India's much-hyped Prevention of Money Laundering Act (PMLA) can’t deal with terror financing. Pointing out several loopholes in the PMLA, the Administrative Reforms Commission (ARC) has recommended changes in the Act to include organized crime, terrorism and terror financing within its ambit.
Under PMLA, money laundering is confined to activities/offences connected with ‘proceeds of crime’, which has been defined to mean any property derived or obtained as a result of criminal activity relating to a set of “offences” listed under the Act.
“A glance at the offences listed in the Schedule reveals that offences related to organized crime and racketeering; terrorism, including terrorist financing; trafficking in human beings; illicit trafficking in stolen and other goods; fraud, especially financial frauds; counterfeiting and piracy of goods; smuggling and insider trading and capital market manipulations etc. are not listed therein,” the commission said.
“This limits the effectiveness of the Act as far as dealing with complex money laundering and terrorist financing operations is concerned,” it pointed out.
National Security Advisor MK Narayanan had earlier said that terrorists were misusing banking channels and there had been certain isolated instances of terrorist organizations manipulating the stock markets to raise funds for their operations.

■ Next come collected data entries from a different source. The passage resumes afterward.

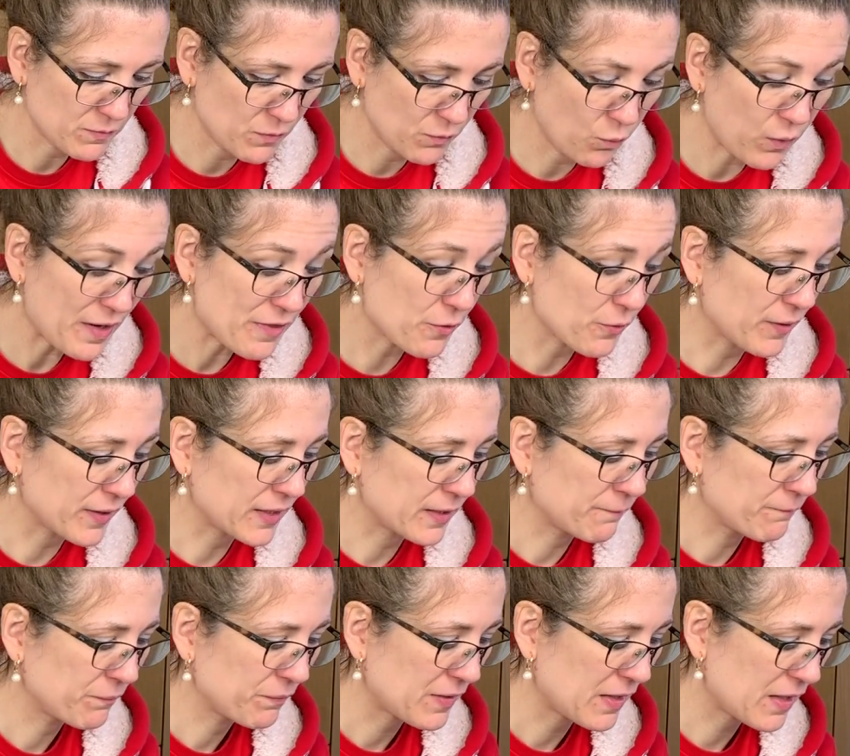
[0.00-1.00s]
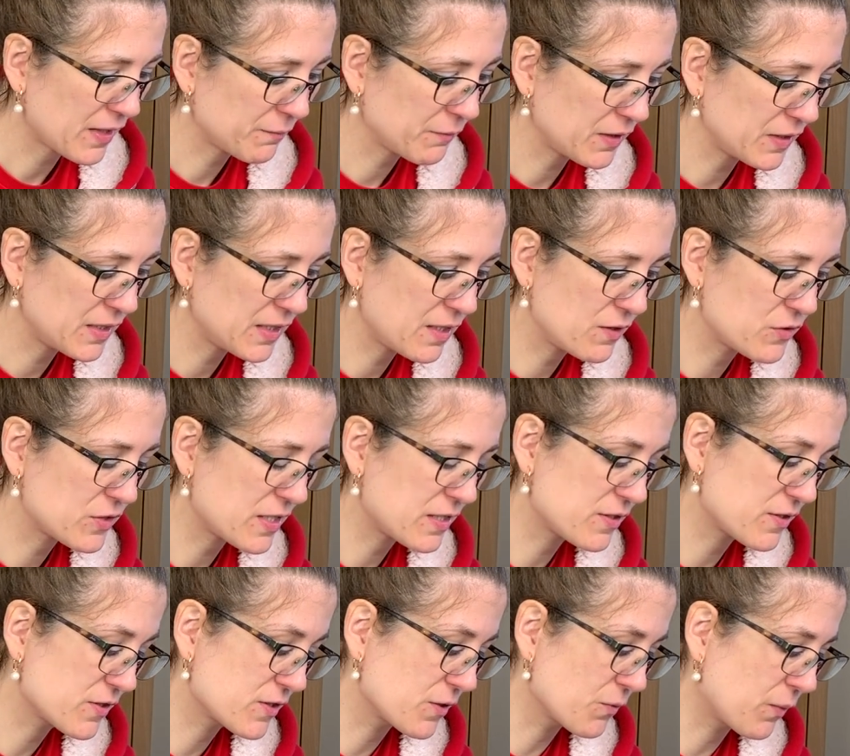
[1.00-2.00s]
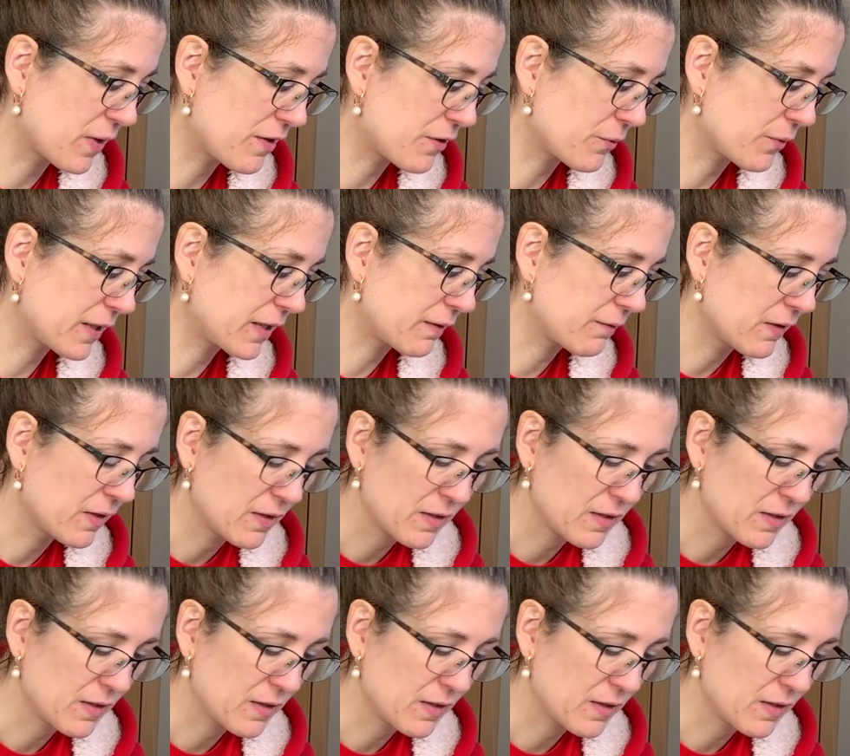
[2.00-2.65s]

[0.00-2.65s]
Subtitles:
weathering. And I'm going to use this as the weathering.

In its eighth report titled “Combatting Terrorism: Protecting by Righteousness”, the panel headed by M Veerappa Moily suggested that like in the US all enforcement agencies should be given power to investigate money-laundering cases. At present the Enforcement Directorate ED) has the exclusive jurisdiction to investigate money-laundering cases under the PMLA, which has been in force since 2002.
However, the panel suggested putting in place institutional coordination mechanisms between the ED and other intelligence/investigating agencies, besides delegating certain powers under the Act to the latter.